*TASK REQUIREMENTS*
Beginning with the line that includes "[00:00:05.00 to 00:00:06.00]", return every remaining line of the material exactly as it reads, but not the pictures.

*EXCERPTED DATA*
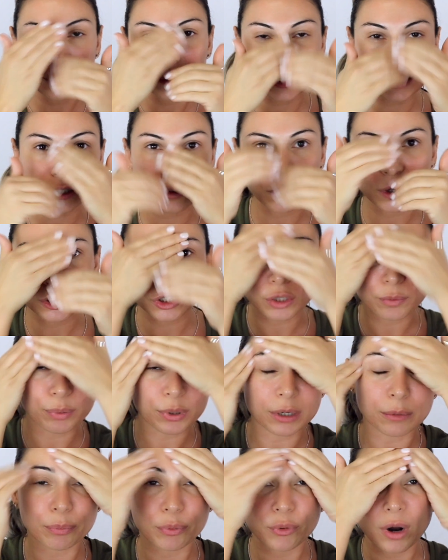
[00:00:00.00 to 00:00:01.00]
because once you
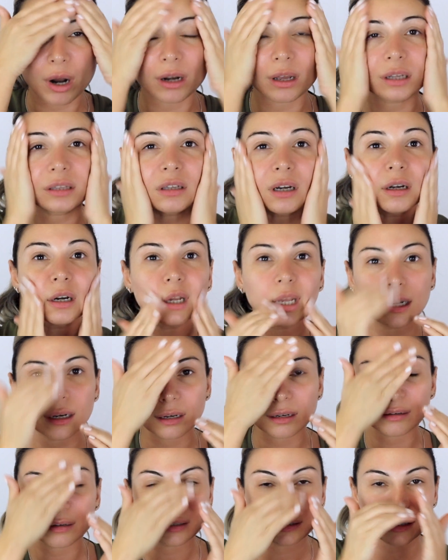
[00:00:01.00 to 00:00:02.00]
put product on it,
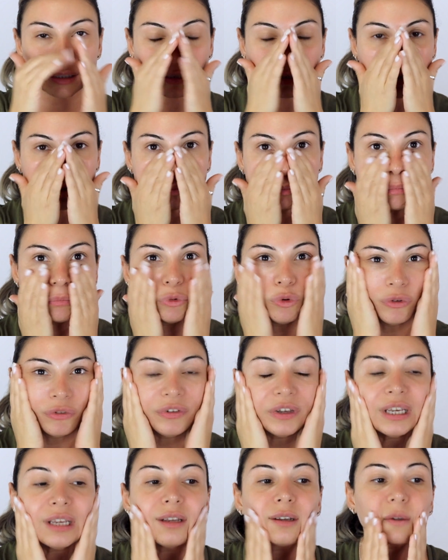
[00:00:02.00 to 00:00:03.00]
it's gonna move
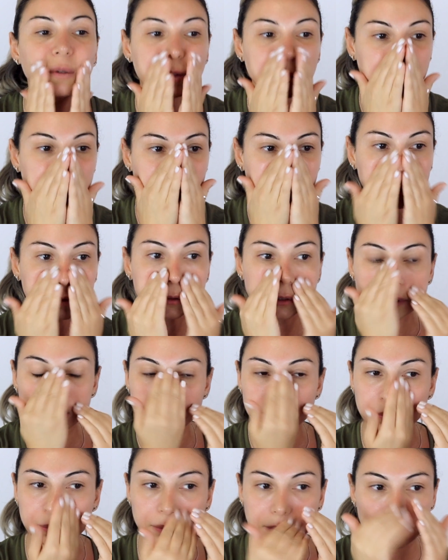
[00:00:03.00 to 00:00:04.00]
it. So
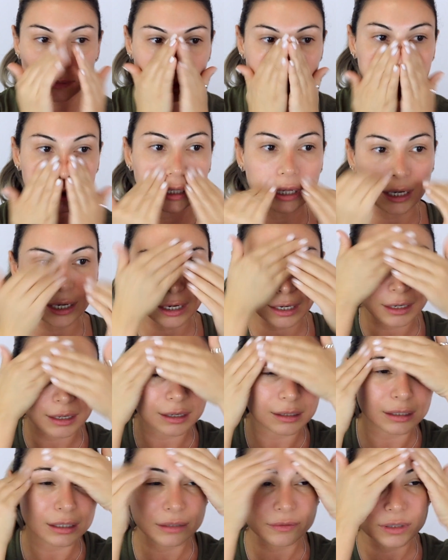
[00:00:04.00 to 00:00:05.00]
just apply it
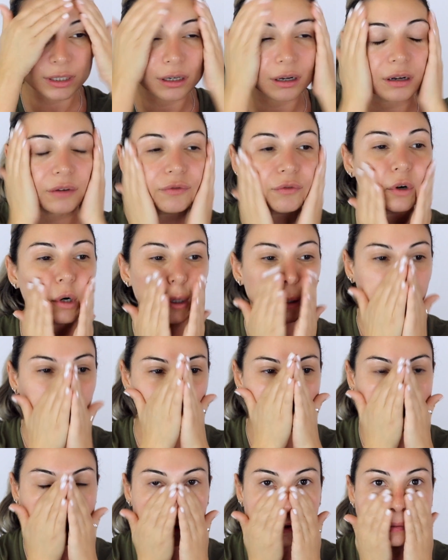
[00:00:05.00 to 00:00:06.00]
and leave it on for a
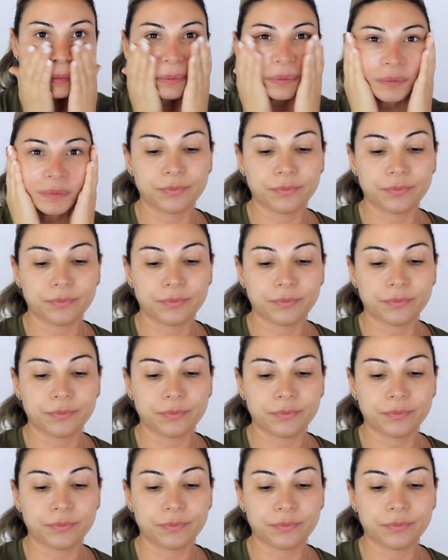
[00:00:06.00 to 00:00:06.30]
little bit.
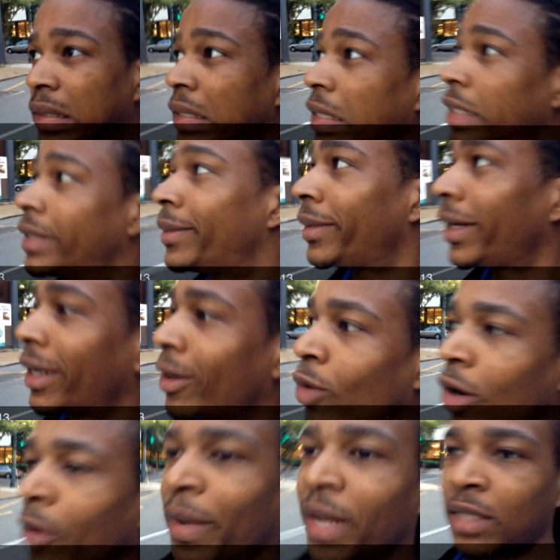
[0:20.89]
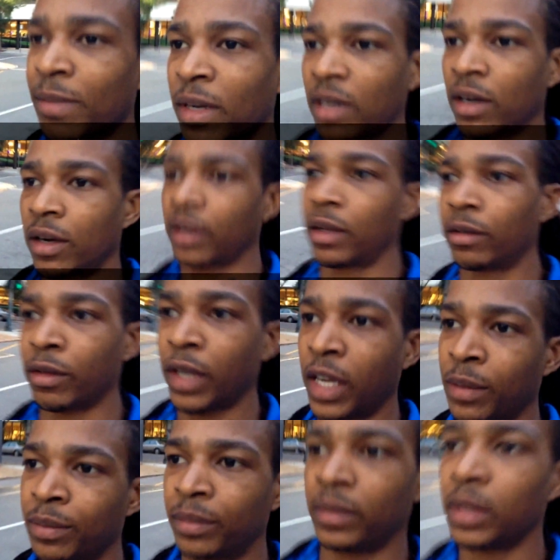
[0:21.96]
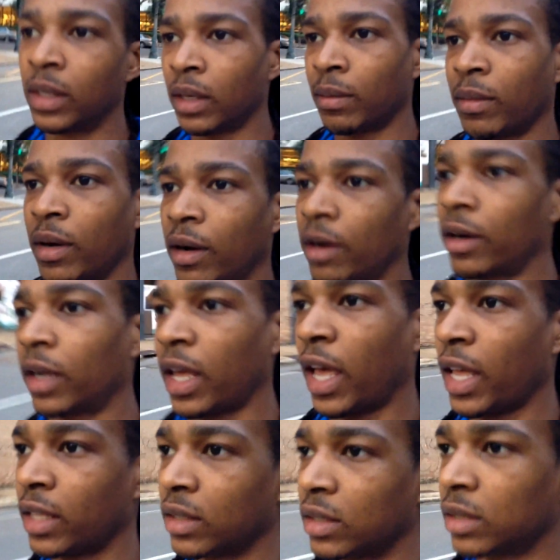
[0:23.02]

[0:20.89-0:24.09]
I had to walk back to my car to grab my hard hat and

*EXPECTED ANSWER*
[00:00:05.00 to 00:00:06.00]
and leave it on for a
[00:00:06.00 to 00:00:06.30]
little bit.
[0:20.89]
[0:21.96]
[0:23.02]

[0:20.89-0:24.09]
I had to walk back to my car to grab my hard hat and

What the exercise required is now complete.